# Rim Joist Insulation Questions



## adamz (May 13, 2018)

Hi,


I plan to insulate my basement rim joists. Today, I took a closer look at one of the inside basement walls and saw something that I didn't anticipate. I found an air cavity between my brick exterior wall and the basement concrete block foundation. This air cavity sits below the sill plate, between the sill plate and rim joist.

I attached two photos. One is the top view of the rim joist cavity. Using that picture, you can see there's an empty air cavity that's between the sill plate and rim joist. 

The gap is about 2.5 inches. Can I merely use 3 inches of XPS foam board (2 pieces sandwiched together), then seal around the foam board? This method will cover the top of the air cavity completely with the bottom of the foam board.

Or should I stuff the top of the air cavity, then spray foam seal the cavity, then put XPS foam board against the rim joist, then seal the perimeter of the XPS as usual?

Or something else?

BTW, the exterior wall behind the rim joist is just plywood sheathing and vinyl siding, no other wrap or insulation is outside. The brick is there to cover up the concrete foundation that sticks up above the ground. I'm in Zone 5, Pennsylvania.


Thanks.


----------



## Nealtw (Jun 22, 2017)

I would put bug screen over the gap, insulate with bat and fit a foam board above the sill plate. When we do a bump out on a house the bottom just gets vented soffit so the end result is much the same as you have.


----------



## 3onthetree (Dec 7, 2018)

Why not a good R30 batt like the fiberglass in your picture? The construction looks textbook to me.


----------



## adamz (May 13, 2018)

The reason I'd like to air seal. I have forced air heating and cooling.

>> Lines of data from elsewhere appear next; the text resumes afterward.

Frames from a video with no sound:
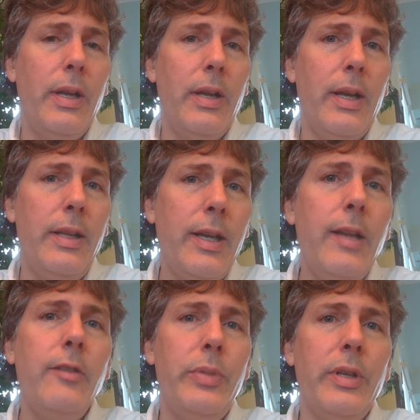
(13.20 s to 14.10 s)
and they
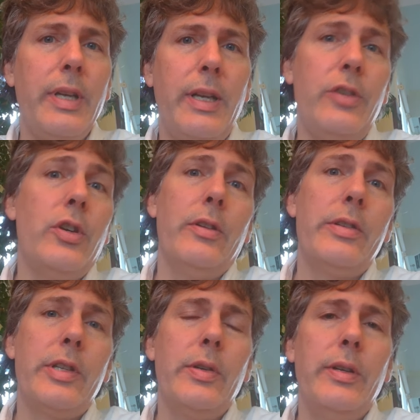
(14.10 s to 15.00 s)
kind of build on each other,
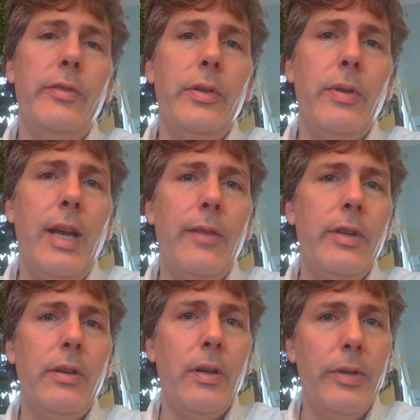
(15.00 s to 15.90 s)
so if you
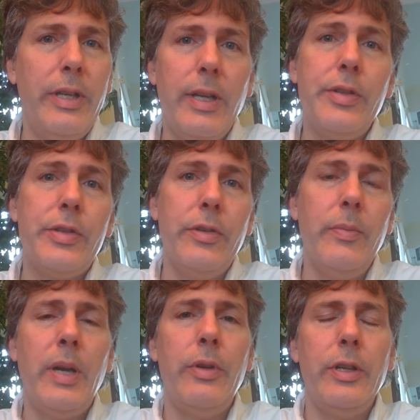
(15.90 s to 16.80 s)
haven't already done so, you
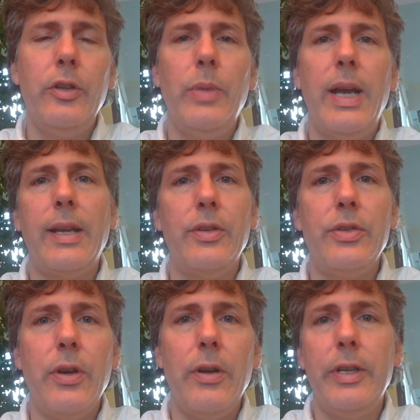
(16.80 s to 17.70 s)
might want to go back and
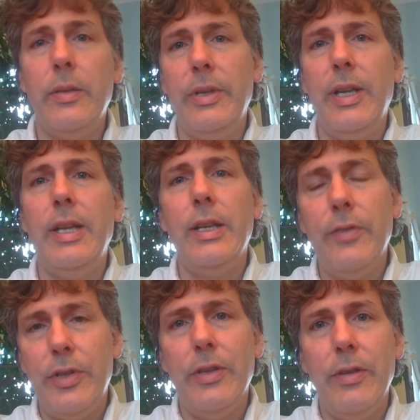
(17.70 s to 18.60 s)
start at the beginning of
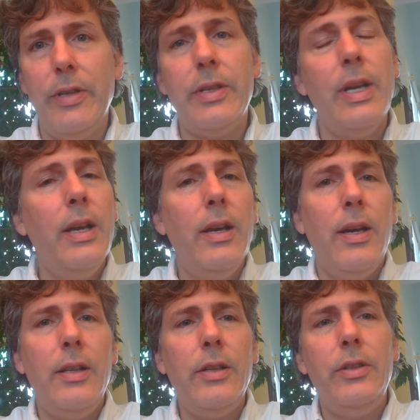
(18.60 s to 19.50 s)
the series.
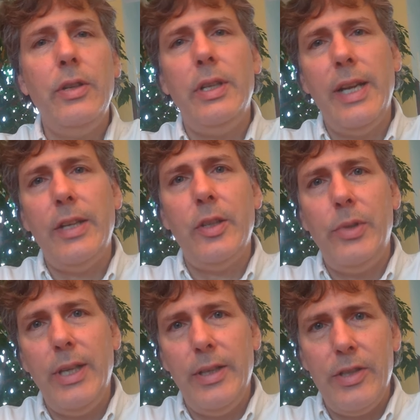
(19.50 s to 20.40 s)
I'll include a link to the
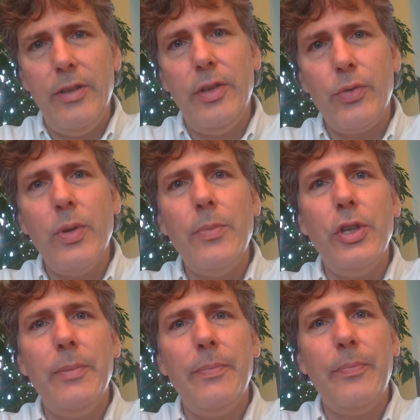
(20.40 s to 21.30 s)
playlist in the
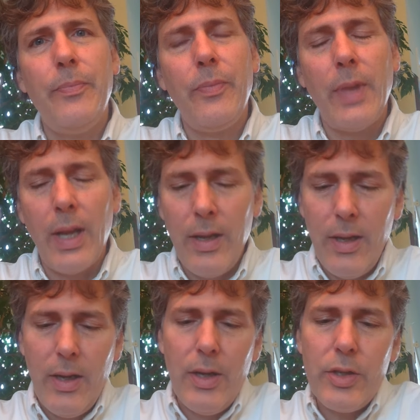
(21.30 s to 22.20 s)
description.
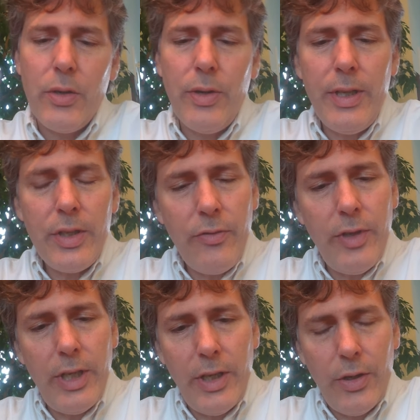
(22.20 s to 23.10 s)
So in this
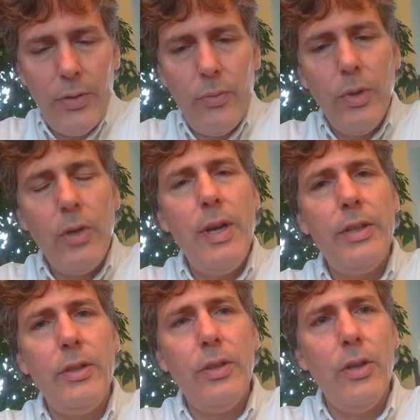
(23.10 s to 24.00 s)
video, we're going
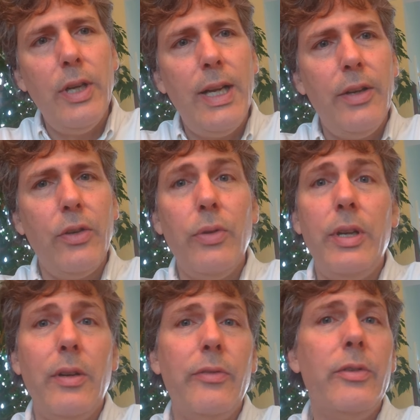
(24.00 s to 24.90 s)
to learn how to create
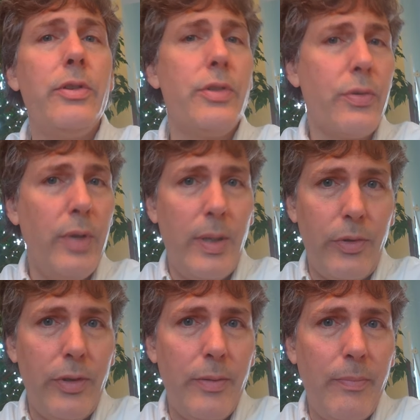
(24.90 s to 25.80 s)
our first script.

My 1st floor outer walls near the baseboard are drafty/cold and floors are colder in some areas. I believe the rim joists might be causing it. 

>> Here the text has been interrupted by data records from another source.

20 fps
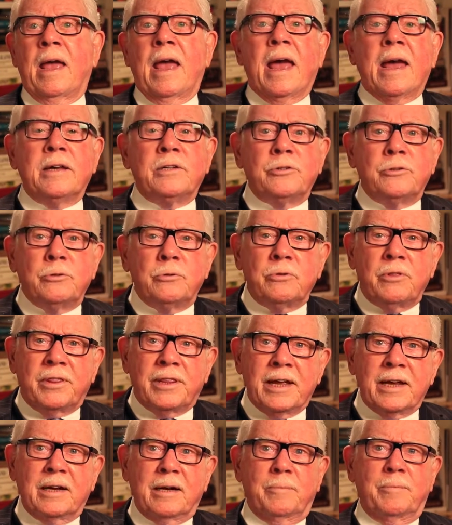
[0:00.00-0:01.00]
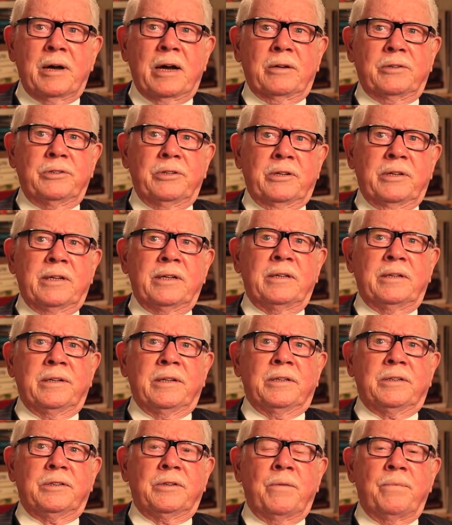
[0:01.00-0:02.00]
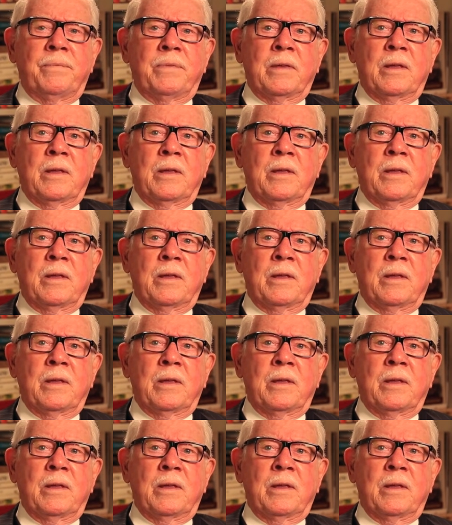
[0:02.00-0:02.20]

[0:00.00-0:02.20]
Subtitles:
As you think about your illness,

Plus my unheated garage has bat insulation in the ceiling joists and drywall on the ceiling too. In the room above the garage, the outer wall baseboard area is the coldest. 

The R30 bat leaks air, that's why I think the rim joist needs air sealed. 

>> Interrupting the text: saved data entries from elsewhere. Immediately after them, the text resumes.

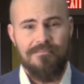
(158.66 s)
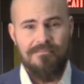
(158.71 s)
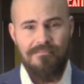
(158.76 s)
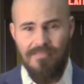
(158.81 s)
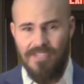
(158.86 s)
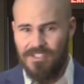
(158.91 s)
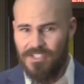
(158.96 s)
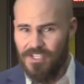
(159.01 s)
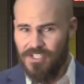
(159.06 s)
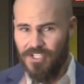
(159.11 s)

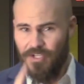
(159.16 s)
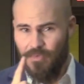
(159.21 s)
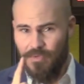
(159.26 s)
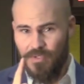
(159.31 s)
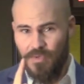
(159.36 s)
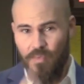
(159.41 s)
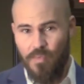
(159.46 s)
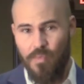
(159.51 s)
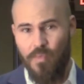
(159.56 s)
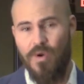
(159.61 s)
It says there was
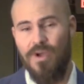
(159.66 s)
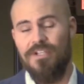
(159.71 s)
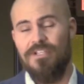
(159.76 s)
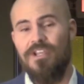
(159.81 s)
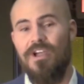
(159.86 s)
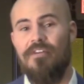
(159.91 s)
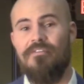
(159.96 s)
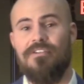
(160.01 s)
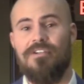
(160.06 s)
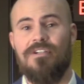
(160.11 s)
one
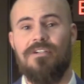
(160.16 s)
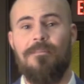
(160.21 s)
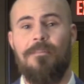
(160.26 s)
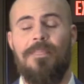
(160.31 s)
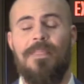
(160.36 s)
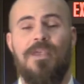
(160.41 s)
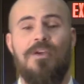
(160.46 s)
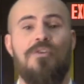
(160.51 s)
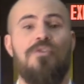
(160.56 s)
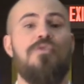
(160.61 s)
governor
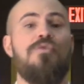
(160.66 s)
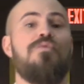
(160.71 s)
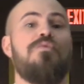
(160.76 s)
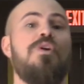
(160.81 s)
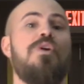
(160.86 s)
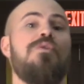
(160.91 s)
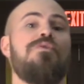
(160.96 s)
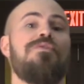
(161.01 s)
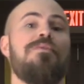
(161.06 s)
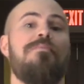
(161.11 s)
who
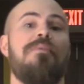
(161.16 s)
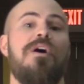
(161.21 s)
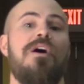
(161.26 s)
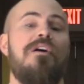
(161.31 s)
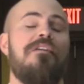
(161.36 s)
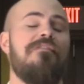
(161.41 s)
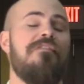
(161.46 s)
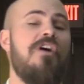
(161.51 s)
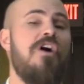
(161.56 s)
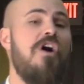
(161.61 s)
rose
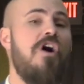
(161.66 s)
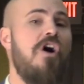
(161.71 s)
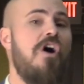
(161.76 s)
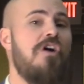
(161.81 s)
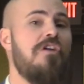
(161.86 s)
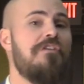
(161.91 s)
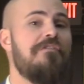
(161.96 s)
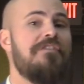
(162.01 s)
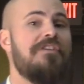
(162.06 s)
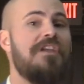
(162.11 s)
above
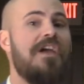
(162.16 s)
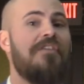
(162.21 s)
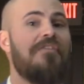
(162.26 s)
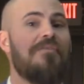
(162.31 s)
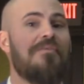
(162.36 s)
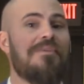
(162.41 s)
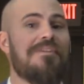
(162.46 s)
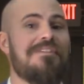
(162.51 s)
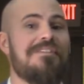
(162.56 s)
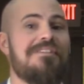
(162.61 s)
all of the other
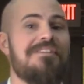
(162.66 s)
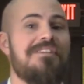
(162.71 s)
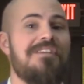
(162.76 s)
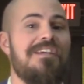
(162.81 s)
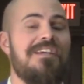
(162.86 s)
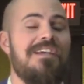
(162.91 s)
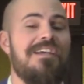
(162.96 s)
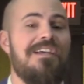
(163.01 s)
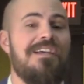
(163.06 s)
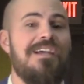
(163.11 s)
ones,
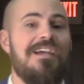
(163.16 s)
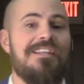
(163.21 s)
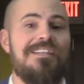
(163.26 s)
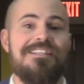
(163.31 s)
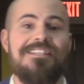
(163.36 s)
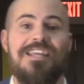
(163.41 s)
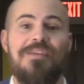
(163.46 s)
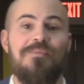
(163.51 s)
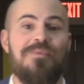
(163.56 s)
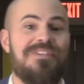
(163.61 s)
and his
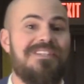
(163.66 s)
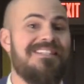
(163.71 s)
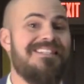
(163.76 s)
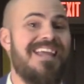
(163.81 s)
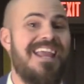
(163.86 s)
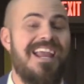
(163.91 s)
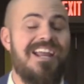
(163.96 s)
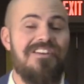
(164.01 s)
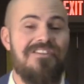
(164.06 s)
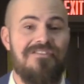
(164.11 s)
name was
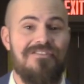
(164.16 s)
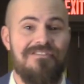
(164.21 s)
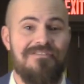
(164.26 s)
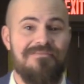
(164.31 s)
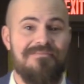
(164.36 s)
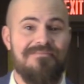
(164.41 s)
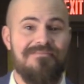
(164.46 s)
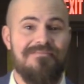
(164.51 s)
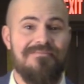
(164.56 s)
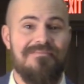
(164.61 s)
Daniel.
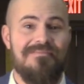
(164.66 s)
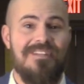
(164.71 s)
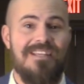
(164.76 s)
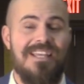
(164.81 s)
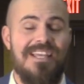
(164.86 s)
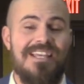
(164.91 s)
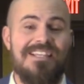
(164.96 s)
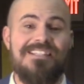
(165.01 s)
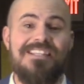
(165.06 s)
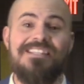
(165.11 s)

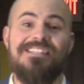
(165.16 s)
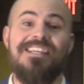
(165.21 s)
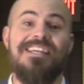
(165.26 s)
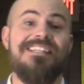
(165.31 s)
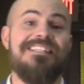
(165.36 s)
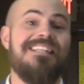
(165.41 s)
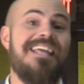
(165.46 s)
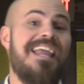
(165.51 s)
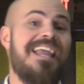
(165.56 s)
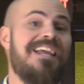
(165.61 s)
It says
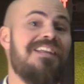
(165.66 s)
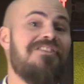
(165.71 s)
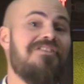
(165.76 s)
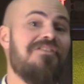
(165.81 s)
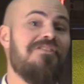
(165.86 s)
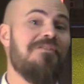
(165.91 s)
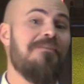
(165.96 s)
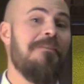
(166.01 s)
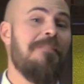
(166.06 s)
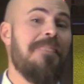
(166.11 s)
that
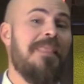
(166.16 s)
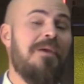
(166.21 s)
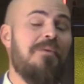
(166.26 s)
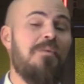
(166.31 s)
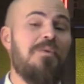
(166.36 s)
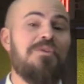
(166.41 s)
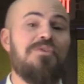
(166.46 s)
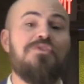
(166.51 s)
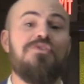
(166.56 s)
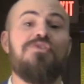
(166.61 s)
Daniel
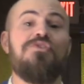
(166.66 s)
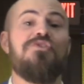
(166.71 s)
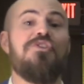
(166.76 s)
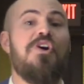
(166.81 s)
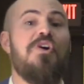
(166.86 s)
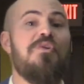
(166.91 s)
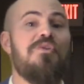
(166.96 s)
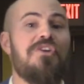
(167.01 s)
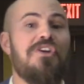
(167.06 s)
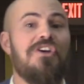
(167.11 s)
was
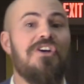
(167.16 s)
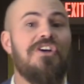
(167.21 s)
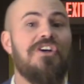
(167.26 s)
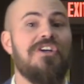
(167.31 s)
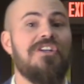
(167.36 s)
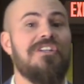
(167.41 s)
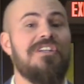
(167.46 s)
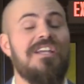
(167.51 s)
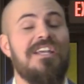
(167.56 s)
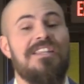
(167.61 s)
so
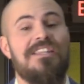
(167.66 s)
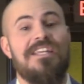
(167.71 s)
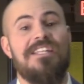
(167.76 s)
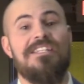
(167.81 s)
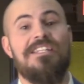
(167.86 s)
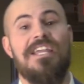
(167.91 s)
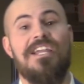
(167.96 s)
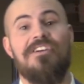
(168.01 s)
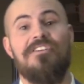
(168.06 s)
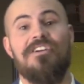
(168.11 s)
good that
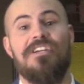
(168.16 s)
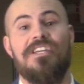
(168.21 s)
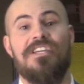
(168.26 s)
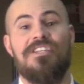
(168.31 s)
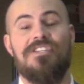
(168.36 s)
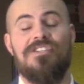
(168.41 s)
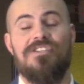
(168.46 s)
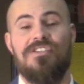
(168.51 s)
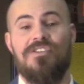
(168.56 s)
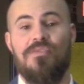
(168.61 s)

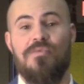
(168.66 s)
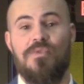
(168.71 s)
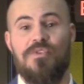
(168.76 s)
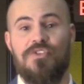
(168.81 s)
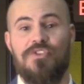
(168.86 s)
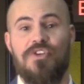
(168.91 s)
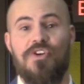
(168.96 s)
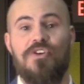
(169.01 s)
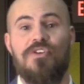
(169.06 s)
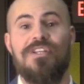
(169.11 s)
Darius was
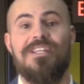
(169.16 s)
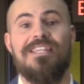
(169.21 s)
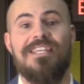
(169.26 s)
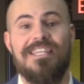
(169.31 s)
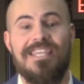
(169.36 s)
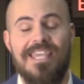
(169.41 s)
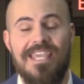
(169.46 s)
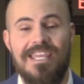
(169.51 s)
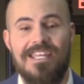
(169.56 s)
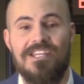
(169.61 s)
turning the
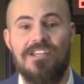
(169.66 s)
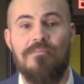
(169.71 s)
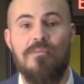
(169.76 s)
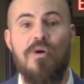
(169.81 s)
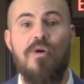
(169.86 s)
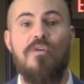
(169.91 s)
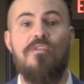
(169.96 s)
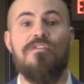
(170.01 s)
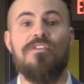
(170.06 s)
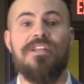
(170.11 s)
kingdom
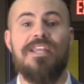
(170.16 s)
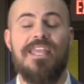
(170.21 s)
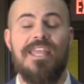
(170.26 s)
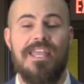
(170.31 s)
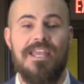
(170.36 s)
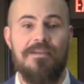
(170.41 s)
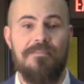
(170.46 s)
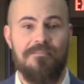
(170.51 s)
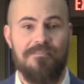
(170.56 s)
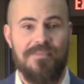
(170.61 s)
over to
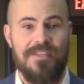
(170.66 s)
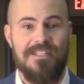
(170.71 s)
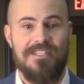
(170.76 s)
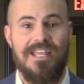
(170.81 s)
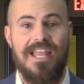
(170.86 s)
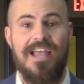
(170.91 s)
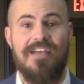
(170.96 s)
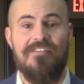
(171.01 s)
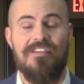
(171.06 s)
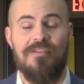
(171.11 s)
him to
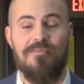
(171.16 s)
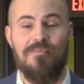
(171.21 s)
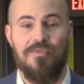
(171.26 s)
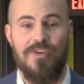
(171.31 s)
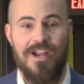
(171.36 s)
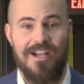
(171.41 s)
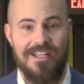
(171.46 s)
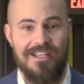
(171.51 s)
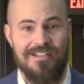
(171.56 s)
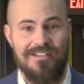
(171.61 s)
have him
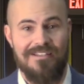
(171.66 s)
run it.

My basement is not heated, but from what I can gather, rim joist air sealing can improve those items.


----------



## adamz (May 13, 2018)

Nealtw,

You mentioned above: "*the bottom just gets vented soffit"*

What do you mean by that statement?

Thanks,
Adam


----------



## Nealtw (Jun 22, 2017)

adamz said:


> The reason I'd like to air seal. I have forced air heating and cooling.
> 
> 
> My 1st floor outer walls near the baseboard are drafty/cold and floors are colder in some areas. I believe the rim joists might be causing it.
> ...


 The bottom of the wall and the floor are being attached by cold in two directions, no matter what you d, you do have a lot of bridging in an area like that. 


In the basement area you might put a 3" foam board over the gap and seal that with spay foam and then one against the rim.
In the garage maybe one against the rim and one against the floor. Or maybe two against the floor.


----------